In the context of multi-armed bandit problems for mobile health, modelling correctly the linearity or non-linearity of the rewards is crucial. The paper tries to take advantage of the fact that a general "Do nothing" action is generally available, that corresponds to the baseline. The idea is that, while the reward for each action may not be easily captured by a linear model, it is reasonable to assume that the relative error between playing an action and playing the "Do thing" action follows a linear model. The article revisits bandit strategies in this context. Comments: 1) Line 29: See also the algorithm OFUL, and more generally Kernel-UCB, GP-UCB, to cite a few other algorithms with provable regret minimization guarantees. 2) Line 35, 51, and so on: I humbly suggest you replace "mhealth" with something else, e.g. "M-health", since "mhealth" looks like a typo. 3) Question about the model: is \bar {f}_t assumed to be known?
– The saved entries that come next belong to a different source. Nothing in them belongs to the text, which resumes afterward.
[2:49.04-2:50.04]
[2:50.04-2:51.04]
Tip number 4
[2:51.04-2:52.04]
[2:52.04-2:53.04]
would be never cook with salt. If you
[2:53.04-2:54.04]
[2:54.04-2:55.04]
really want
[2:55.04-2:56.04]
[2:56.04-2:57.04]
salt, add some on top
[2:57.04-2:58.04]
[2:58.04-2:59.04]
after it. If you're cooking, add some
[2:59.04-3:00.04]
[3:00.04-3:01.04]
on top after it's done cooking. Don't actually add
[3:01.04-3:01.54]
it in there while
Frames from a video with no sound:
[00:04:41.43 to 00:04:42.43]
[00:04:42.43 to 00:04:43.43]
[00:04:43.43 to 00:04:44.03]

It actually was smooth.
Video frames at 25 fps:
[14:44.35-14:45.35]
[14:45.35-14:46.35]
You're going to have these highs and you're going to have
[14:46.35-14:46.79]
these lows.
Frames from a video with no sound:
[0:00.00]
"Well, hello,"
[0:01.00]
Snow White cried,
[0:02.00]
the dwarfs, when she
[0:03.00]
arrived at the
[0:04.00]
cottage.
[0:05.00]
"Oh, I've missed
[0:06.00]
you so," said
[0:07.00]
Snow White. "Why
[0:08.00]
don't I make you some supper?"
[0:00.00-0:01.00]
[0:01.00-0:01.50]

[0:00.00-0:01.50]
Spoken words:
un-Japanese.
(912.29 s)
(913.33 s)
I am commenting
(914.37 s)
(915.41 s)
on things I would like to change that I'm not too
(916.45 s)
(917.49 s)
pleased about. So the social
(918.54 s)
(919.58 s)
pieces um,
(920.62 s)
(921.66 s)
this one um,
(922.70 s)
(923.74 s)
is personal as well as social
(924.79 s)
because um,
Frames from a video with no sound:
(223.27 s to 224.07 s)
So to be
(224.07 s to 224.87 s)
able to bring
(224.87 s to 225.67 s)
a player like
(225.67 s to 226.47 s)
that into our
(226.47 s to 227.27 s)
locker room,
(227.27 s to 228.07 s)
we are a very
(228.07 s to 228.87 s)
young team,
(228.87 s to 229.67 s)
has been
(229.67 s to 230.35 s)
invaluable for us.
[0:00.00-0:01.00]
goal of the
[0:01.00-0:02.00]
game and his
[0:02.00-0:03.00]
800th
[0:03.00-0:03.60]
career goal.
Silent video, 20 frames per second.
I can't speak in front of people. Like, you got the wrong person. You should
If not and if it is completely arbitrary, it seems counter-intuitive that one can prove any learning guarantee, given that a bandit setting is considered (only one action per step), and \bar {f}_t may change at any time to create maximal confusion. 4) Line 132: "might different for different" 5) Line 162: What is \bar{a}_t ? I can only see the definition for a_t and \bar{a}_t^\star. Likewise, what is \bar{a} on line 165? It seems these are defined only later in the paper, which is confusing. Please, fix this point. 6) Question: What is the intuition for choosing \pi_t to be (up to projection) P(s_{t,\bar a}^\top \bar \theta \geq 0) ? Especially, please comment on the value 0 here. 7) Lemma 5: Should 0 be replaced with a in the probability bound? 8) Section 9: I understand that you heavily used the proof of Agrawal and Goyal, but I discourage the use of sentences such as "For any filtration such that ... is true". I suggest you rather control probability of events. 9) Proof, line 62: there is a missing reference. ................. In the end the setting of the paper and definition of regret look a bit odd, but the authors provide an interesting idea to overcome the possibly nasty non-stationary term, thanks to randomization. Also deriving the weighted least-squares estimate and TS analysis in this context is interesting, even though relying heavily on previous existing analysis for TS. Finally, the idea to consider that only the relative errors follow a linear model might be generalized to other problems. Weak accept.